Cuando teníamos las respuestas nos cambiaron las preguntas, y las preguntas son tantas que sólo puede resolverlas por nosotros -y quizá contra nosotros- un algoritmo. Se está complicando demasiado el mundo. Las desigualdades, que generan en unos rabia y en otros miedo; los virus en el software, probado que la naturaleza diseñó durante cientos de siglos y que amenazan con llevarse por delante, con catástrofes climáticas, tu paella, mientras disfrutas de un idílico lugar de vacaciones; el agotamiento de una geopolítica sostenida con las bases militares norteamericanas y su capacidad de matar; el contraste entre los anuncios de una vida placentera y la realidad del día a día; la tranquilidad perdida de los museos; pasear con los tuyos en tu ciudad; estar en una escuela impartiendo o recibiendo clases…
En alguna ocasión hemos comentado que la petición de Gramsci de oponer al pesimismo de la inteligencia el optimismo de la voluntad no era una ingenua mirada que pensara que, si te esfuerzas, vas a conseguir lo que quieras, como en el más idiota de los libros de autoayuda. Era la asunción de que sólo inyectando pueblo consciente en la realidad social se podía superar la noche oscura del fascismo. La voluntad es el camino que emprendes cuando has entendido tu lugar en la vida. El optimismo de la voluntad es entender que a los vikingos hay que parales los pies y que para pararles los pies tenemos que hacer nuestros los dolores del mundo.

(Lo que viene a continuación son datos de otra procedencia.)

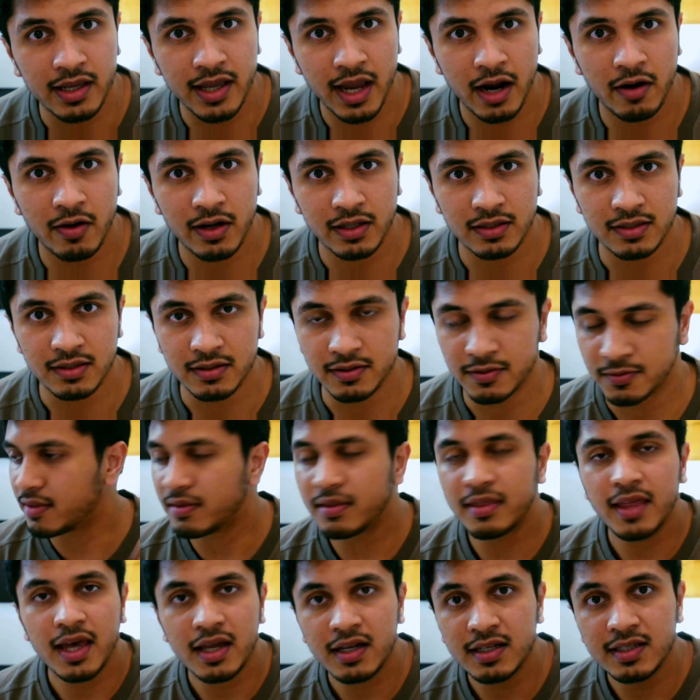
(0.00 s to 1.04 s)
character,
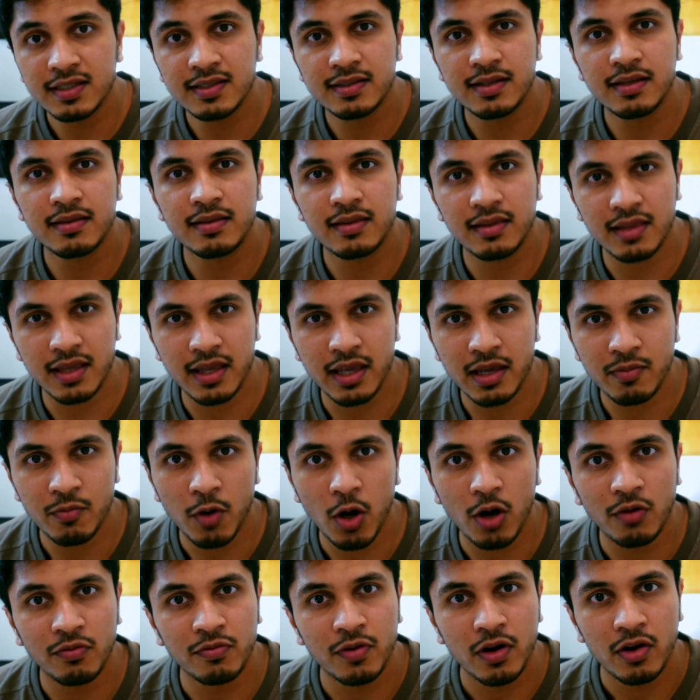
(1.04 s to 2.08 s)
and that is the theme
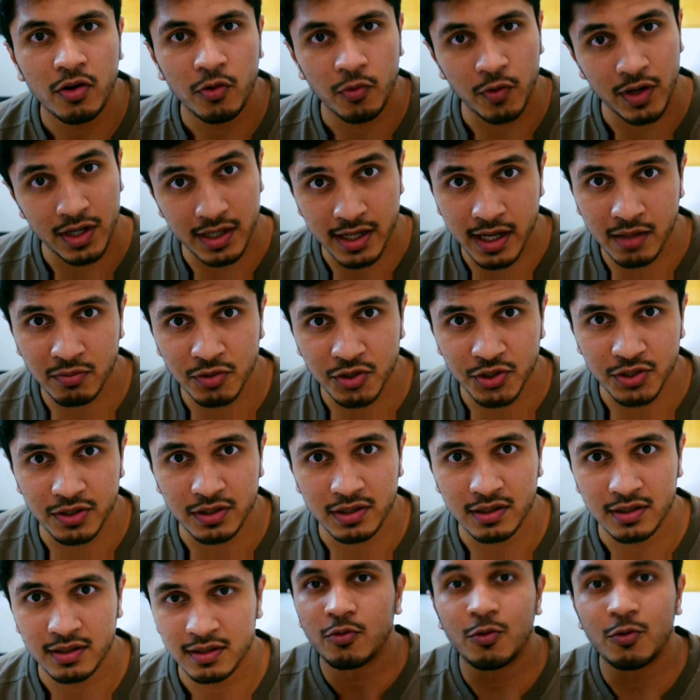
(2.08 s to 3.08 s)
of redemption.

Pasar por el planeta entretenidos es una manera idiota de gastar el regalo de la vida. No en vano, lo que significa para la amplia mayoría lo más relevante de la vida, que es su familia, no es un lugar por el que quieres pasar distraído. Muy al contrario, hay ahí a menudo un sacrificio que deja de ser un dolor, porque tiene la recompensa de haber hecho lo correcto. Es al amor en la perspectiva de San Agustín, Hanna Arendt o el Che Guevara.
Hemos olvidado que somos una gran familia, a la que pertenecen todos los que viven con nosotros y también los que aún no han nacido pero pisarán estas calles, plazas, tierras y arenas. En esa desmemoria se hacen fuertes los vikingos. Empezar a hacernos preguntas es empezar a recuperar la consciencia. Aunque duela.